TRPC6-mediated ERK1/2 phosphorylation prevents dentate granule cell degeneration via inhibiting mitochondrial elongation

- TRPC6 knockdown inhibited DRP1-mediated mitochondrial fission.
- TRPC6 knockdown decreased ERK1/2 phosphorylation.
- TRPC6 siRNA did not affect PKA, PKC, JNK and p38 MAPK activities.
- TRPC6 siRNA did not change PP1A, PP2A and PP2B activities.
- U0126 elongated mitochondrial length and induced DGC death following SE.

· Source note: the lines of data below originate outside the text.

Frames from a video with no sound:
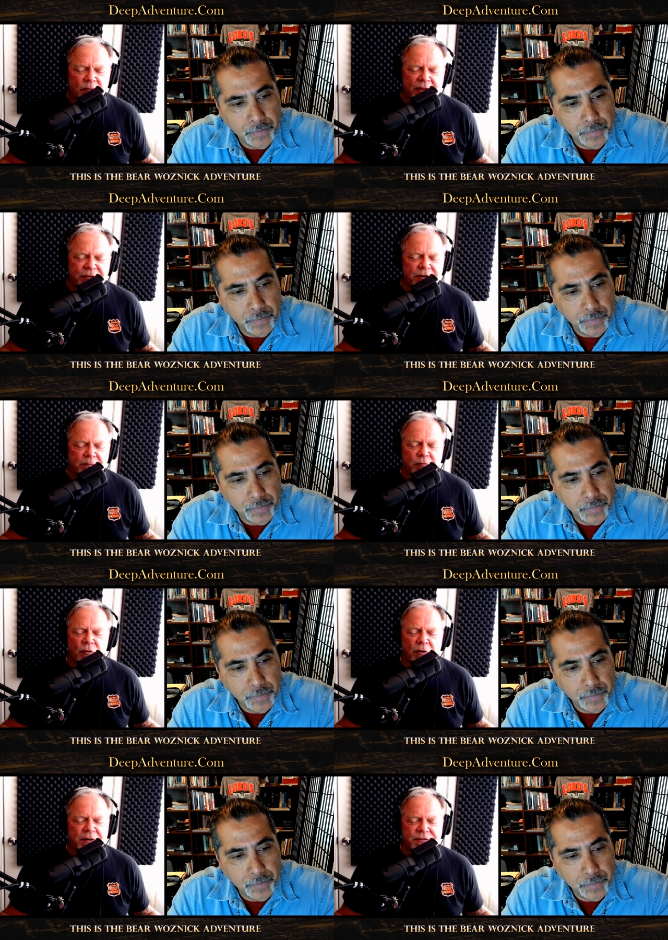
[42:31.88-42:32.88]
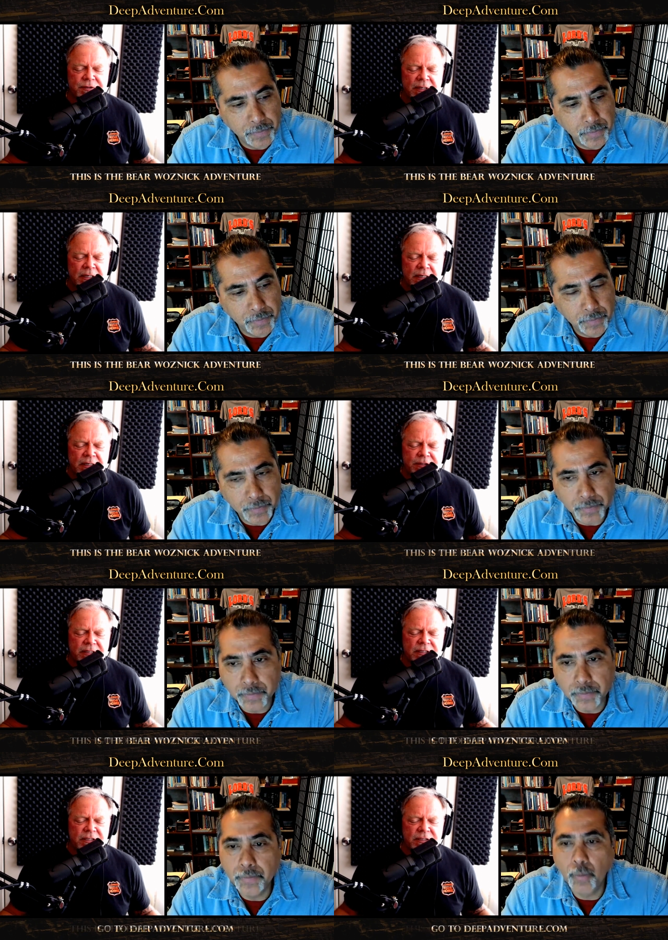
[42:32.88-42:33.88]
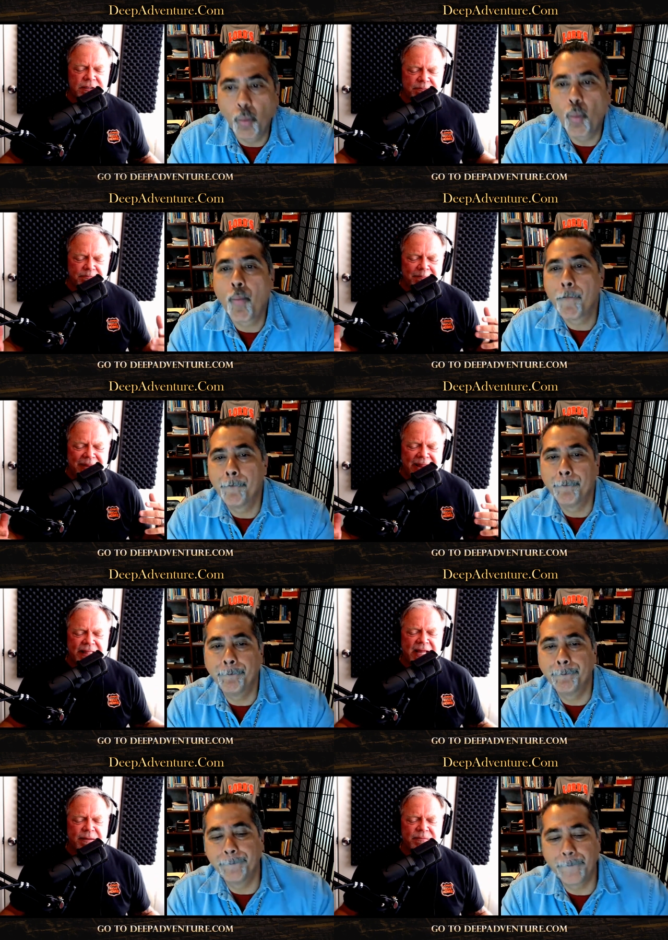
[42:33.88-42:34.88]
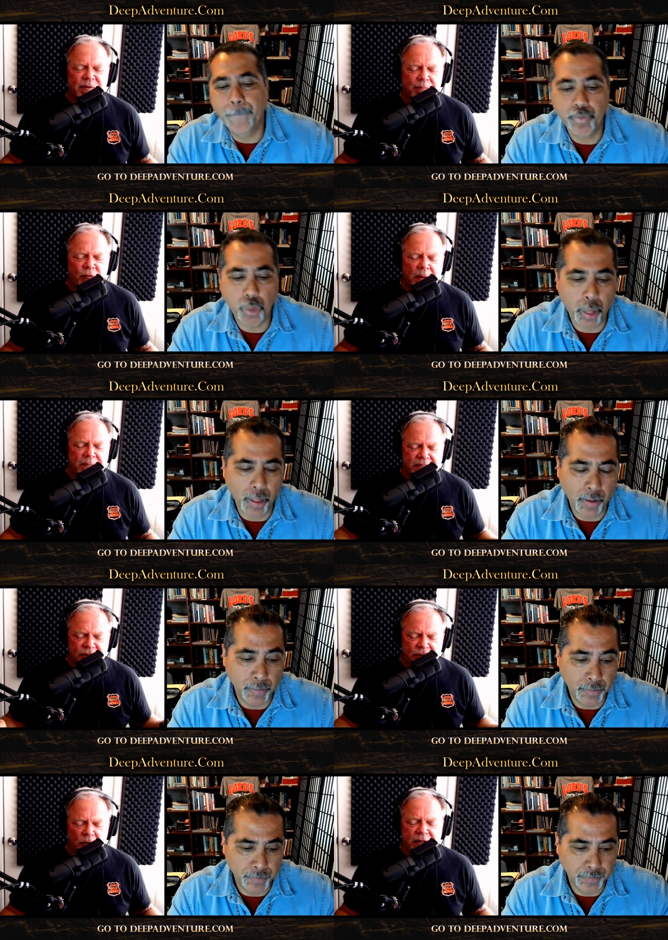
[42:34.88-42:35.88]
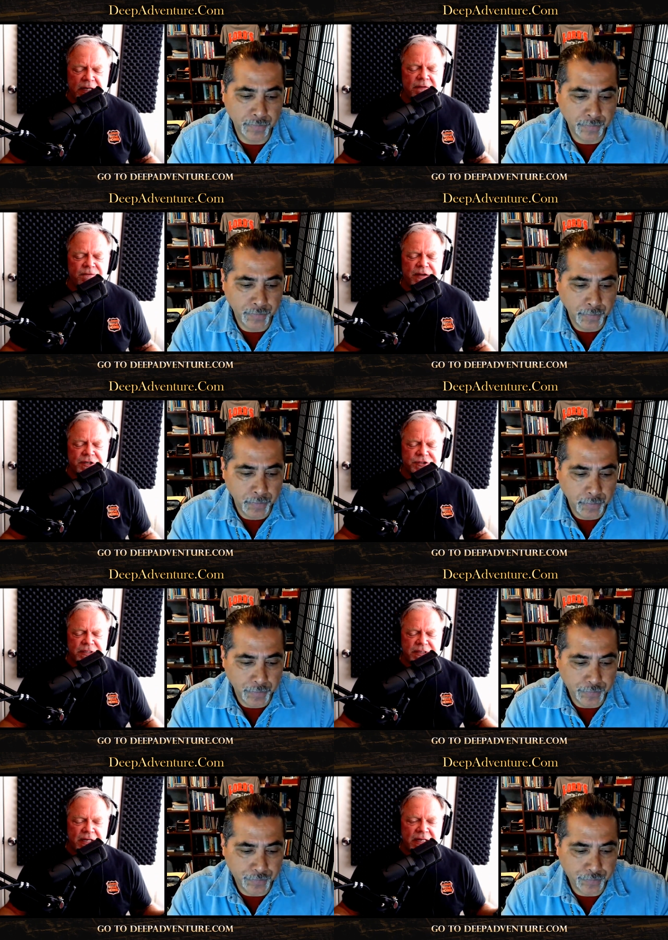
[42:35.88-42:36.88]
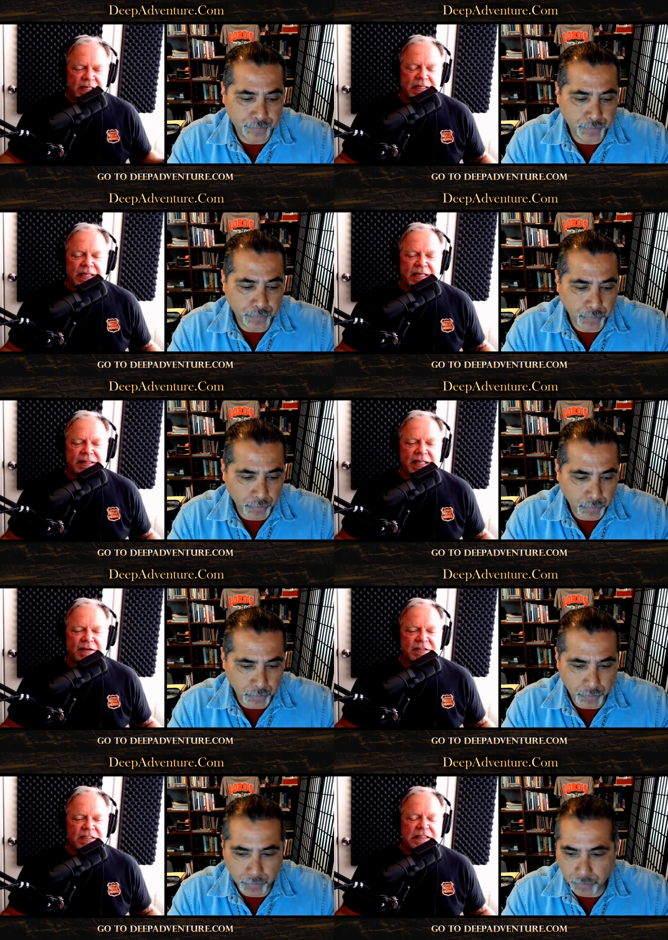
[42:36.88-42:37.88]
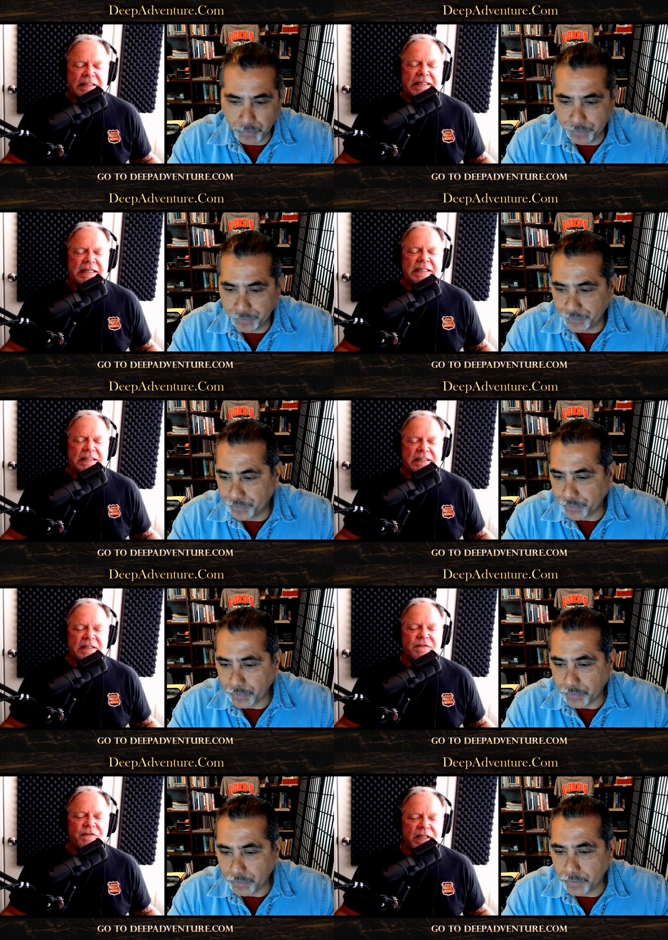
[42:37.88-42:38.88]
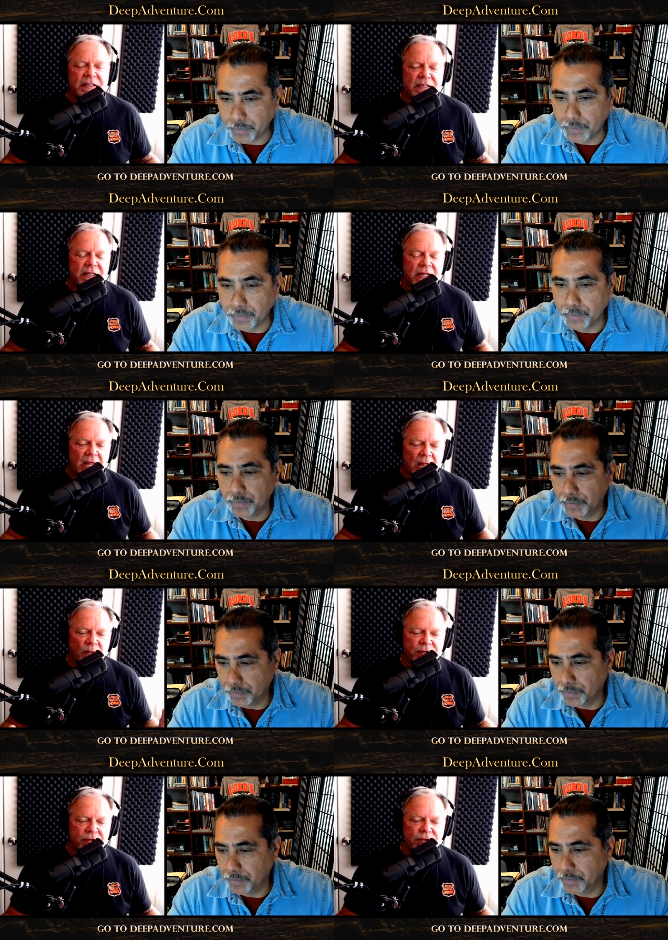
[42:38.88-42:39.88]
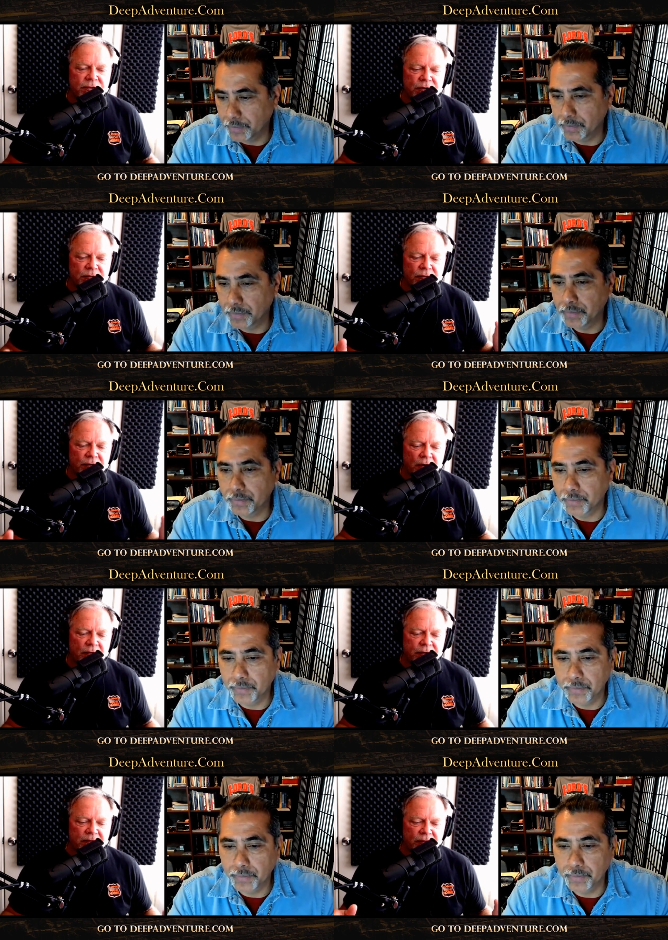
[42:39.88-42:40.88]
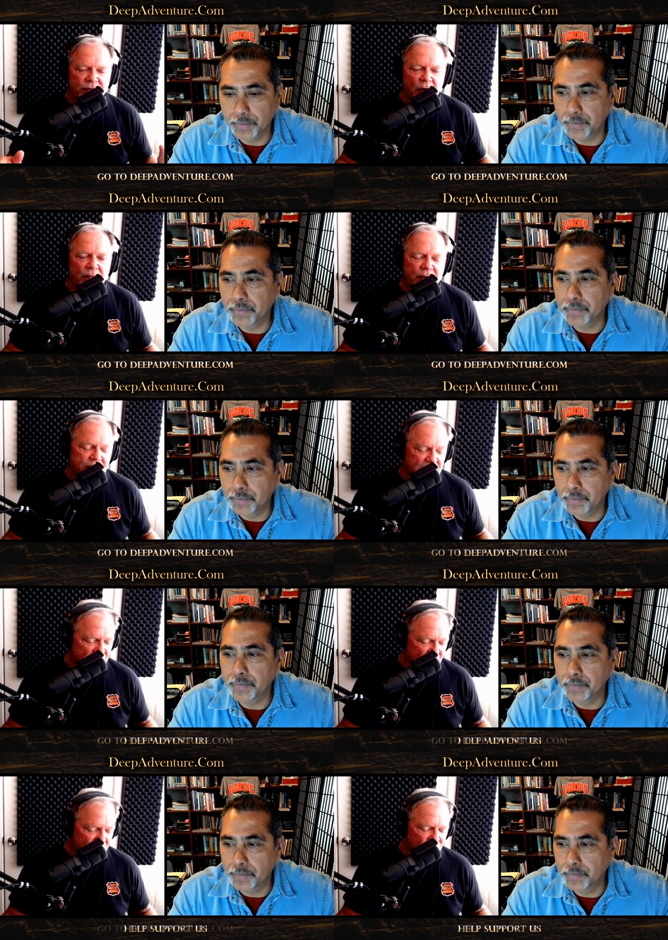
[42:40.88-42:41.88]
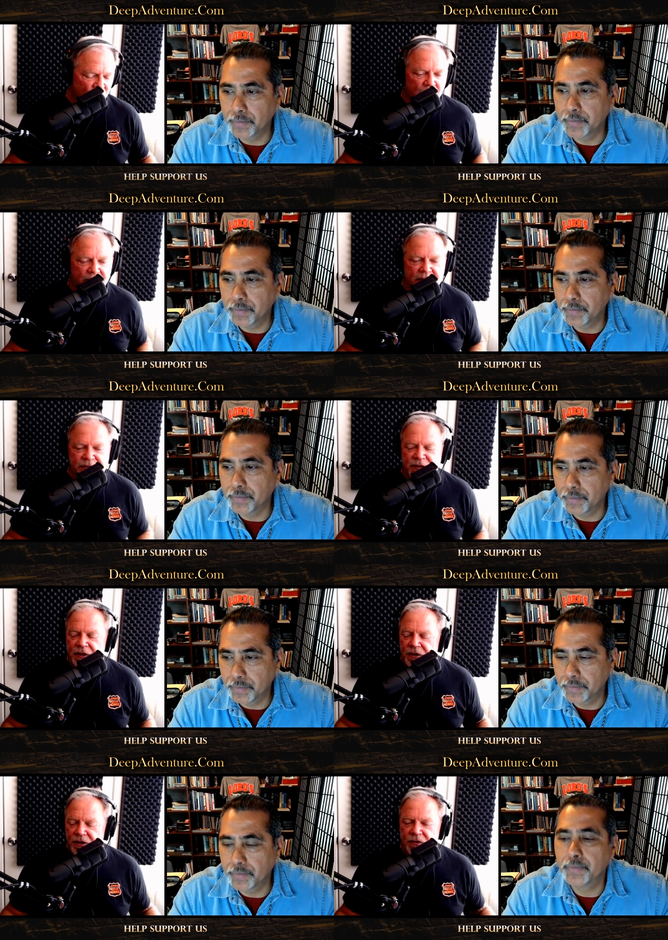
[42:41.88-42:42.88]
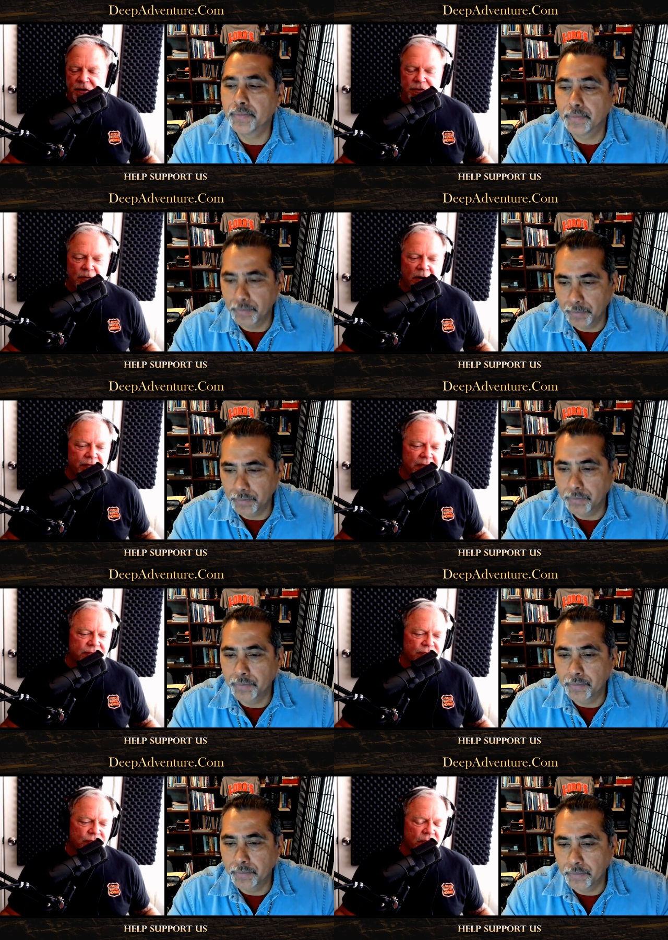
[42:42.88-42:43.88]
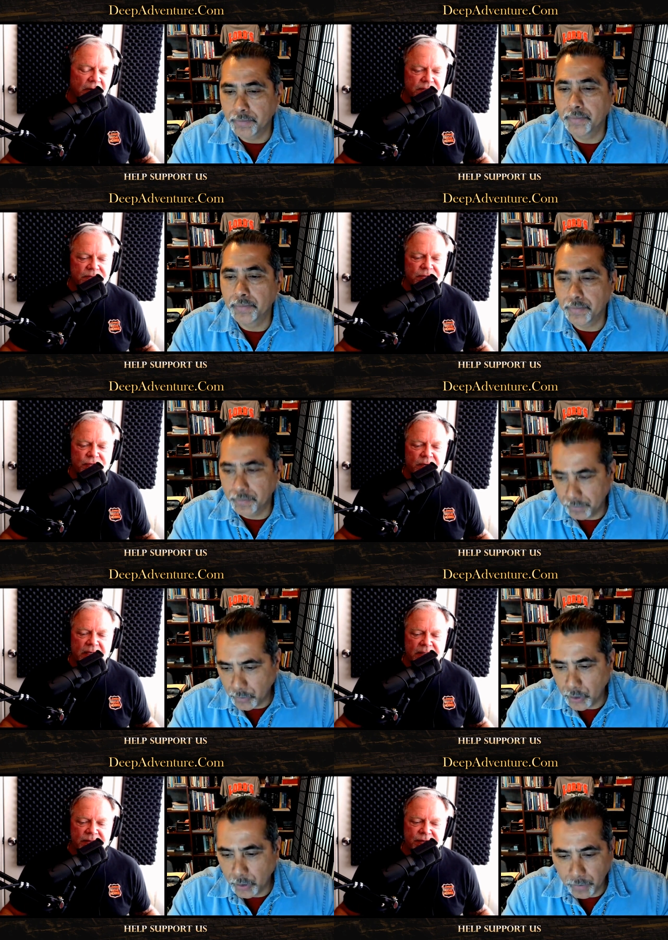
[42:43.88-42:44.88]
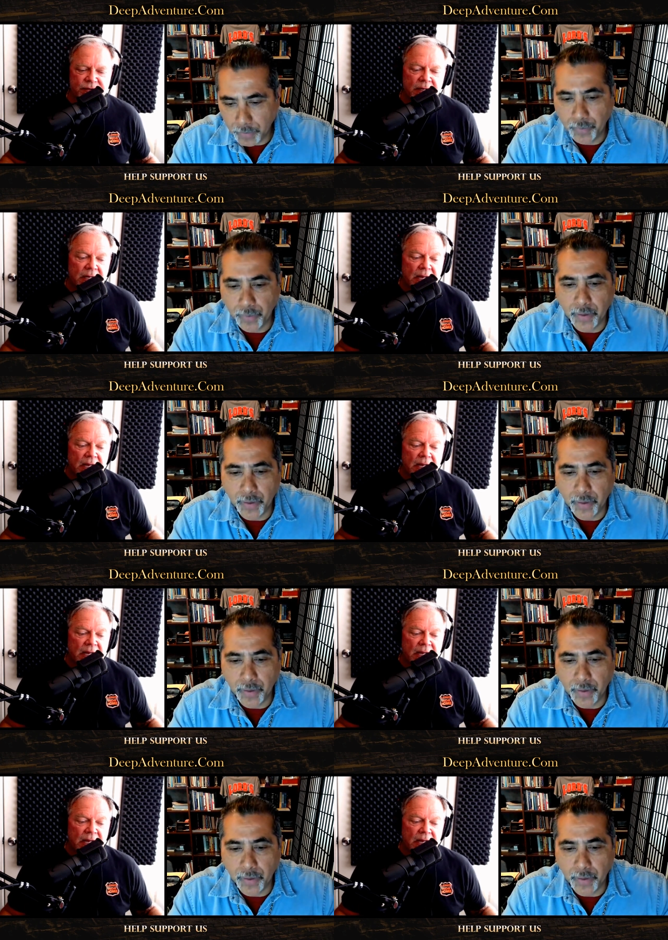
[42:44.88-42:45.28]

Speaker 1: right through your pores. Just make that appointment, go to confession, get that clean, clean feeling. And when you do, you'll know you'll know that you can conquer the world because you can do all things through Christ who strengthens you.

Transient receptor potential canonical channel-6 (TRPC6) is one of Ca2+-permeable non-selective cation channels. In the rat hippocampus, TRPC6 expression is predominantly observed in dentate granule cells (DGC) rather than other hippocampal components. Interestingly, TRPC6 knockdown results in the massive DGC degeneration following status epilepticus (SE), although DGC is one of the resistant neuronal populations to various harmful stresses. However, the molecular events underlying the DGC degeneration induced by TRPC6 knockdown are still unclear. In the present study, TRPC6 knockdown resulted in mitochondrial elongation accompanied by reduction in dynamin-related proteins 1 (DRP1)-S616 phosphorylation. Furthermore, TRPC6 knockdown selectively decreased extracellular-signal-regulated kinase 1/2 (ERK1/2) phosphorylation. Similar to TRPC6 knockdown, ERK1/2 inhibition by U0126 evoked mitochondrial elongation with diminished DRP1-S616 phosphorylation, and facilitated SE-induced DGC degeneration independent of seizure severity. These findings indicate that TRPC6 may regulate mitochondrial dynamics via ERK1/2-mediaed DRP1 activation, which would be involved in DGC invulnerability to SE. Therefore, TRPC6 will be an interesting and important therapeutic target for neurological diseases related to impaired mitochondrial dynamics.